Stored data

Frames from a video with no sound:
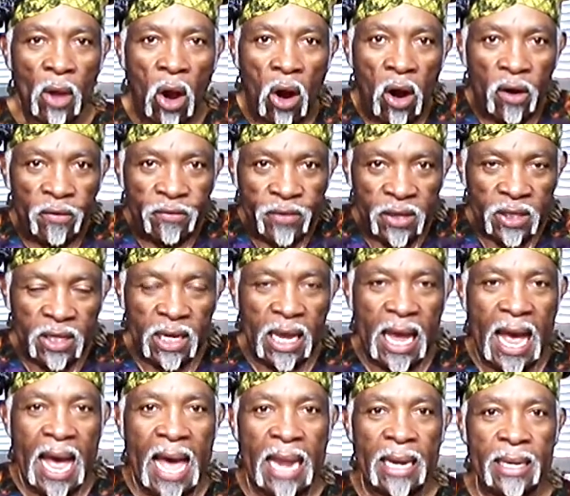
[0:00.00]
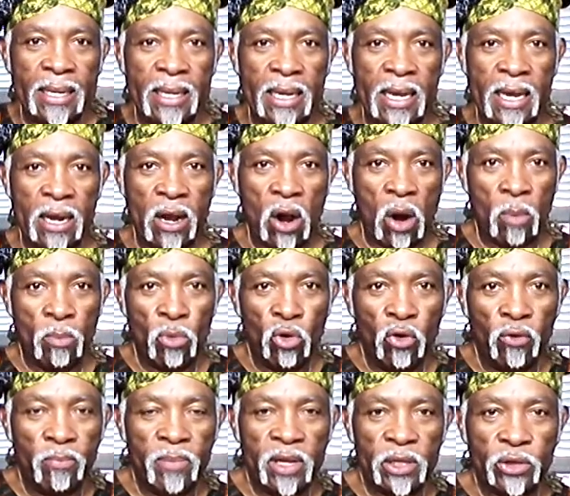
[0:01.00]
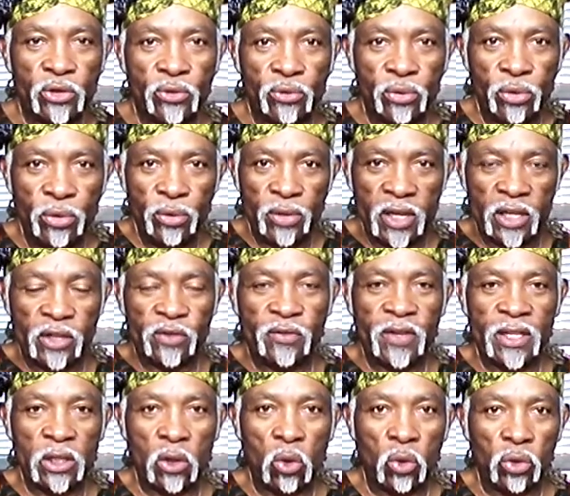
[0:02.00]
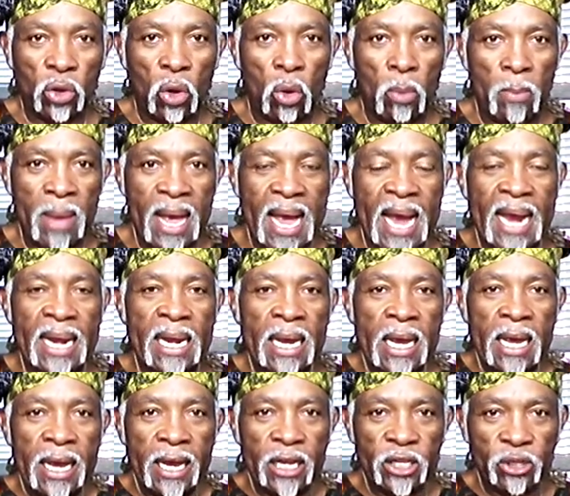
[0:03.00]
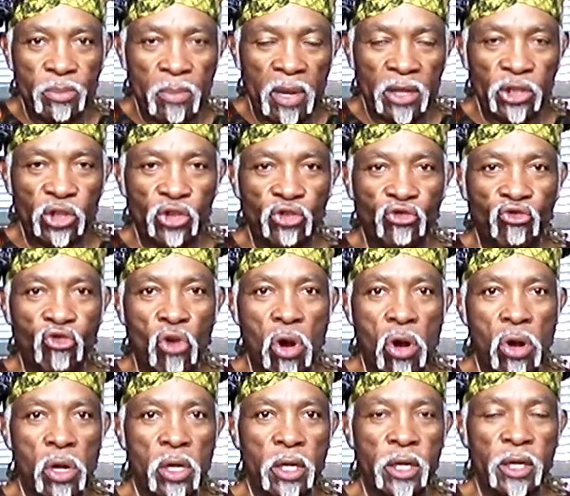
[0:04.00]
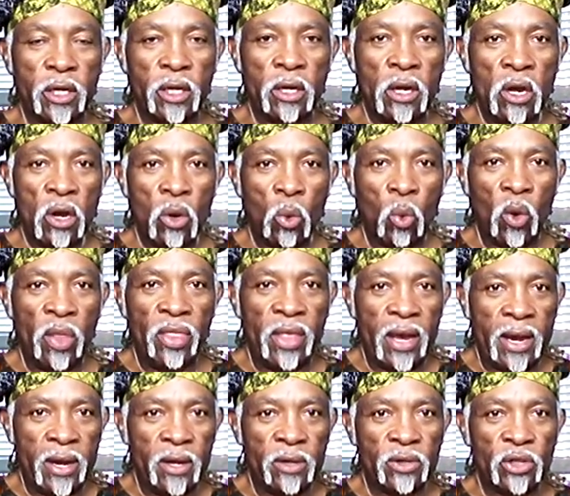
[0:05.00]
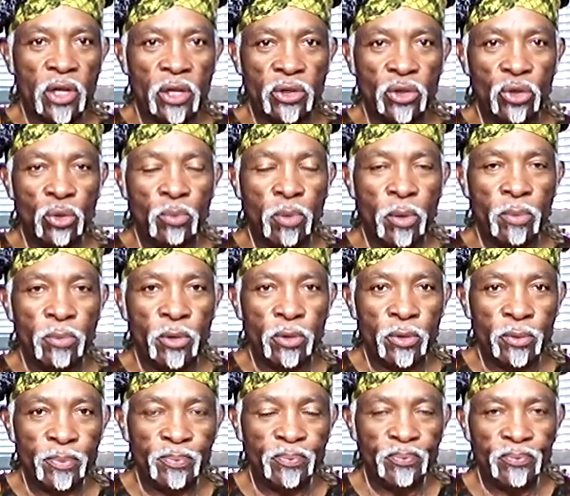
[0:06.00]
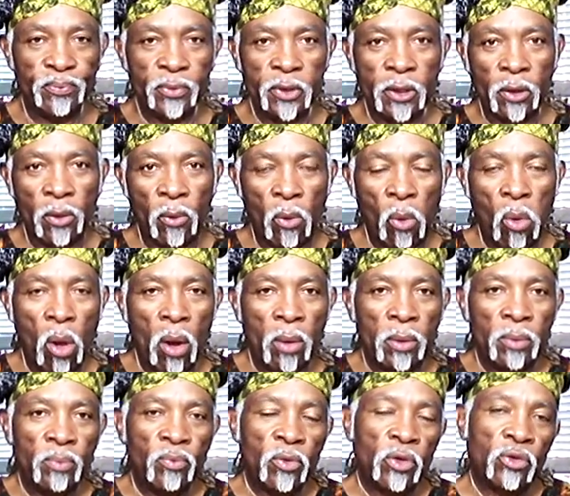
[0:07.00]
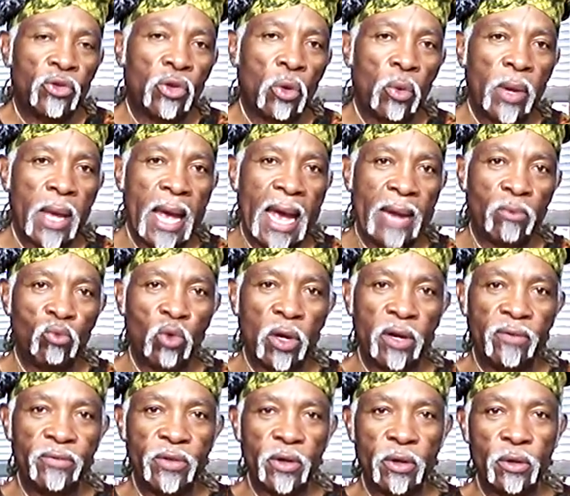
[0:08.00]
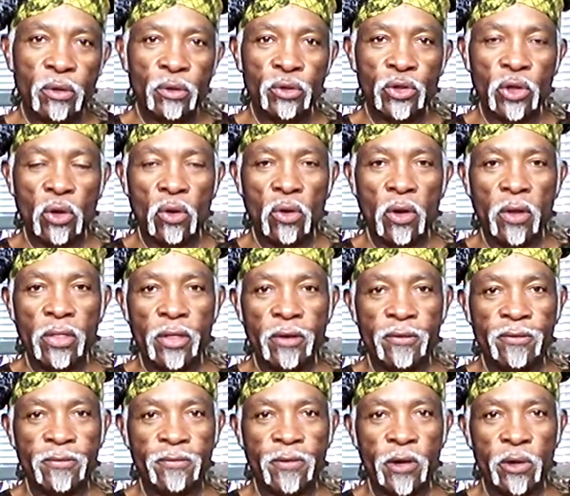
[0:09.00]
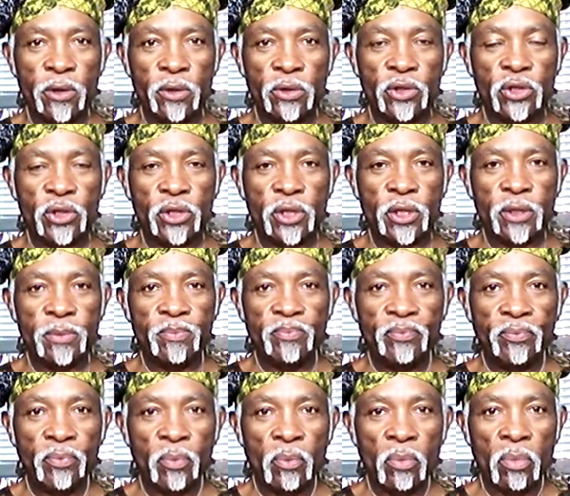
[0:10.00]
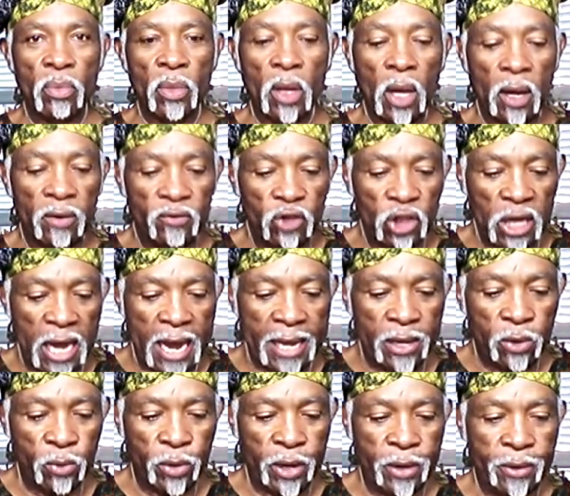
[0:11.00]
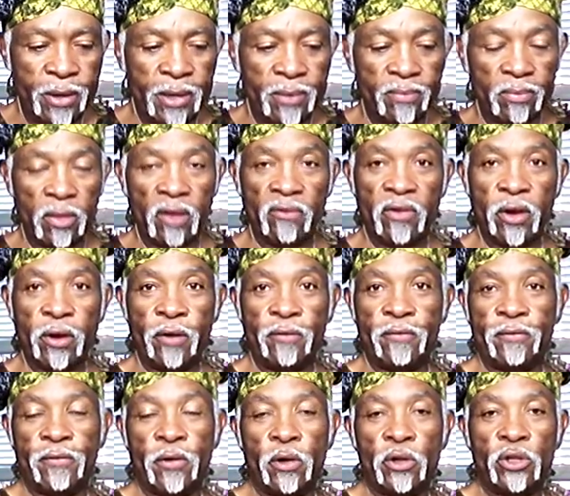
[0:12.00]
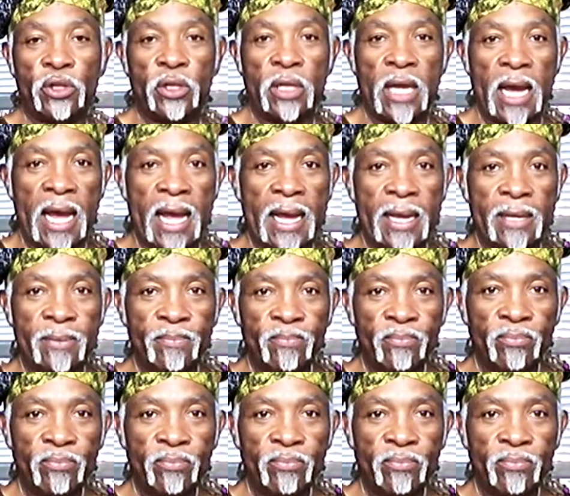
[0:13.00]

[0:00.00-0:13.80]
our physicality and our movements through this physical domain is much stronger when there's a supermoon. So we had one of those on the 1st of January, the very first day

ACTION ITEM: When you reproduce the data shown above, keep each line exact and omit every picture.

ANSWER TO THIS EXERCISE:
Frames from a video with no sound:
[0:00.00]
[0:01.00]
[0:02.00]
[0:03.00]
[0:04.00]
[0:05.00]
[0:06.00]
[0:07.00]
[0:08.00]
[0:09.00]
[0:10.00]
[0:11.00]
[0:12.00]
[0:13.00]

[0:00.00-0:13.80]
our physicality and our movements through this physical domain is much stronger when there's a supermoon. So we had one of those on the 1st of January, the very first day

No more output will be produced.